__Supplied material__
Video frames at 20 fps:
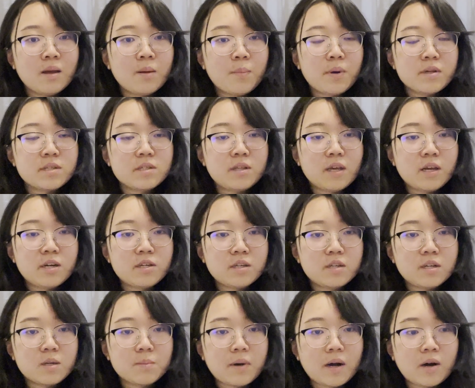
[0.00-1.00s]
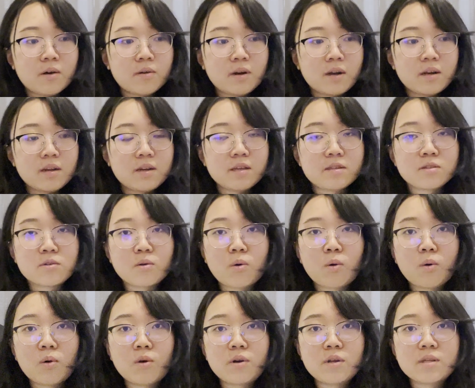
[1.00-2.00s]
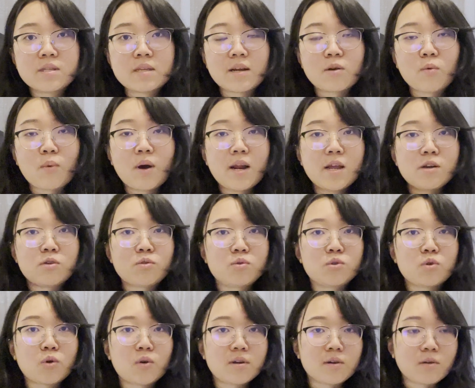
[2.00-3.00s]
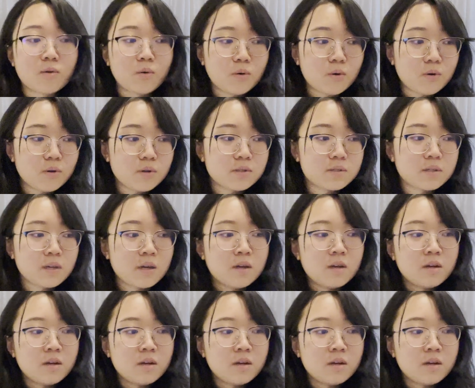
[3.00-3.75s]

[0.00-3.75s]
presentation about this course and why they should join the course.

__What you should do__
Leave out the images and write out the listing above exactly.

__Output of the task__
Video frames at 20 fps:
[0.00-1.00s]
[1.00-2.00s]
[2.00-3.00s]
[3.00-3.75s]

[0.00-3.75s]
presentation about this course and why they should join the course.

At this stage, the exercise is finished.